WORK INSTRUCTIONS >>
Scan the entries below. Return every line that includes "Silent".

(Stored data)
● ● ● ● ●
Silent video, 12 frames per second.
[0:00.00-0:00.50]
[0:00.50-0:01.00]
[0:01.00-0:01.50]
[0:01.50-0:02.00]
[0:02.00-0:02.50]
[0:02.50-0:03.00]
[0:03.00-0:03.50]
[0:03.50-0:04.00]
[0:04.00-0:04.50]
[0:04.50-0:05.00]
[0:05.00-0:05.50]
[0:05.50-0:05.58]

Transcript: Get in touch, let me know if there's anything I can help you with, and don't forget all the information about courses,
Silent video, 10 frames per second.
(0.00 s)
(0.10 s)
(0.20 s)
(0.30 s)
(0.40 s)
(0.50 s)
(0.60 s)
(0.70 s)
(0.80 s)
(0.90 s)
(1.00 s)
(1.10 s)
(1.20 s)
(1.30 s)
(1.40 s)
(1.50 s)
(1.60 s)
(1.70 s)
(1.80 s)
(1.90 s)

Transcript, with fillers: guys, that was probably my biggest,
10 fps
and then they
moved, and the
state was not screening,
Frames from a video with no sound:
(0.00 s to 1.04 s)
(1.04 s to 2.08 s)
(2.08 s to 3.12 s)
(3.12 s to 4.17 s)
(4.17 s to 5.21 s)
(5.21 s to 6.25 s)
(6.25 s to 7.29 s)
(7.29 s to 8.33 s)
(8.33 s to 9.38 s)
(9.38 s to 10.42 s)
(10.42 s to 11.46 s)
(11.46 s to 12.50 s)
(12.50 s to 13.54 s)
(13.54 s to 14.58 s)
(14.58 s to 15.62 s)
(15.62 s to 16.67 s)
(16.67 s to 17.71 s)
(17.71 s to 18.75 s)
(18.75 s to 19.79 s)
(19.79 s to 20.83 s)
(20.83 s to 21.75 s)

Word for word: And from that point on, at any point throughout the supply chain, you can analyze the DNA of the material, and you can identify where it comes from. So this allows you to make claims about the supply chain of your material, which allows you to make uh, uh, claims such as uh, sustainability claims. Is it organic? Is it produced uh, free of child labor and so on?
● ● ● ● ●
RESPONSE >>
Silent video, 12 frames per second.
Silent video, 10 frames per second.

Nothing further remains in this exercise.